I could, if I wished to be verbose, rehearse and reiterate the litany of horrors assessed by Justice Kirby's inquiry, and also documented by human rights Non-Governmental Organisations such as Amnesty International, Human Rights Watch, Christian Solidarity Worldwide, and witnessed by survivors of the North Korean gulag. But I won't. It's all there, if you google - in the COI report, testimony after testimony, in human rights' organisations' reports, in numerous media reports, in some superb books, particularly Blaine Harden's Escape from Camp 14 and Barbara Demick's Nothing to Envy. No need for me to write more. Just read. And then act.
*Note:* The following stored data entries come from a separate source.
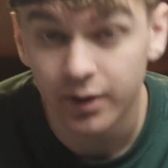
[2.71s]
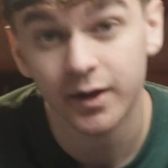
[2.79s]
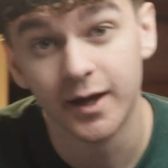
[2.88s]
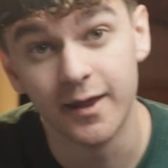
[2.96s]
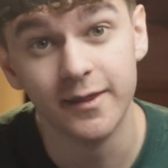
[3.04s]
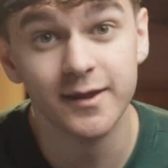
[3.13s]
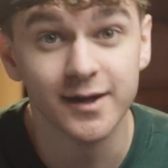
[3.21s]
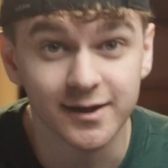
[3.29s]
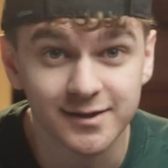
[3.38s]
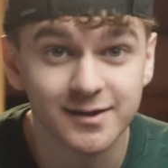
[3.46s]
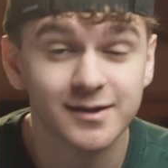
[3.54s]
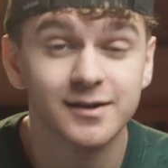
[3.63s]
And
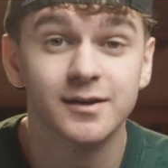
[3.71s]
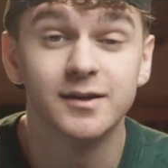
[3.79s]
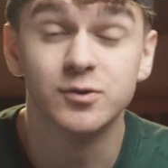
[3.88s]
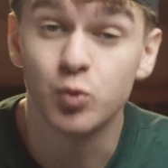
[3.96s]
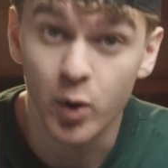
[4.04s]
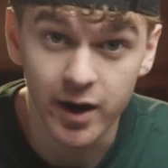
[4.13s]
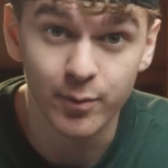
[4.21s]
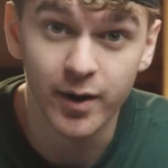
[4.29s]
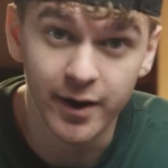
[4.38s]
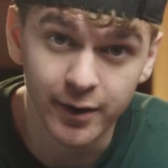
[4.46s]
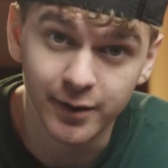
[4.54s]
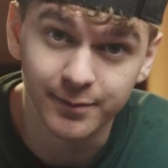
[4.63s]
this is way
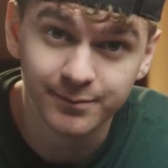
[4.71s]
better.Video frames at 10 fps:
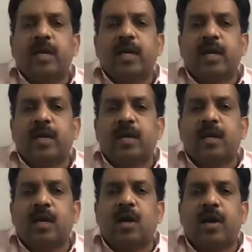as you said.
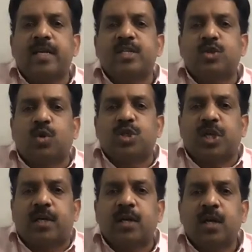Honest
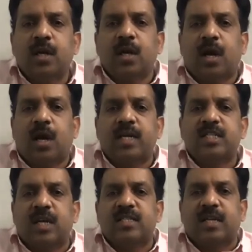question,
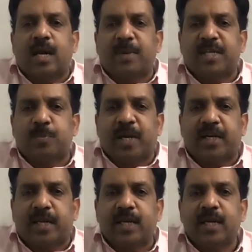honest answer. I am
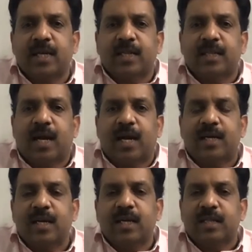expecting that
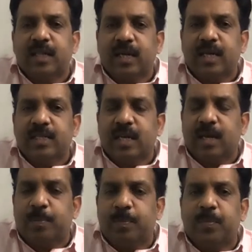there is a
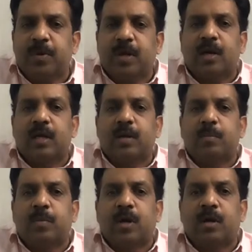uh, um,
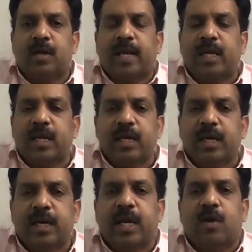uh, like in
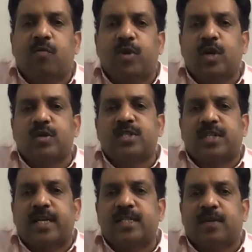India we use
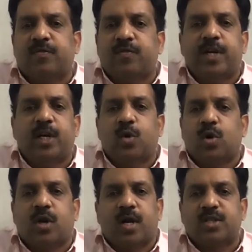stents of very low
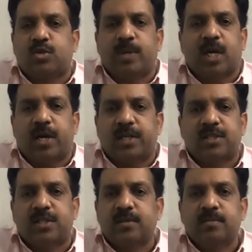cost. To be
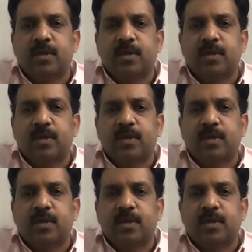honest,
It is heart-warming that the European Union, including the United Kingdom, and Japan, have endorsed the Commission of Inquiry's recommendations, backed a referral to the International Criminal Court or some other appropriate international justice mechanism, and are willing finally to take a stand. What we, citizens of the world, must do now is support those governments who have expressed a will to act, encourage them to turn rhetoric into reality, and bring the tyrants in Pyongyang to justice. A new Early Day Motion in the House of Commons should help, and we should urge all our Members of Parliament to sign. Our task is to turn Kim Jong-Un into Kim Jong-Nil - and bring an end to the decades of misery which the North Korean people have endured, unheard for too long. To the people of North Korea we can say at last: the world hears you. I hope we can also say: at last, the world is taking action. The task is in our hands. If ever the phrase Cape Diem meant anything, it is today.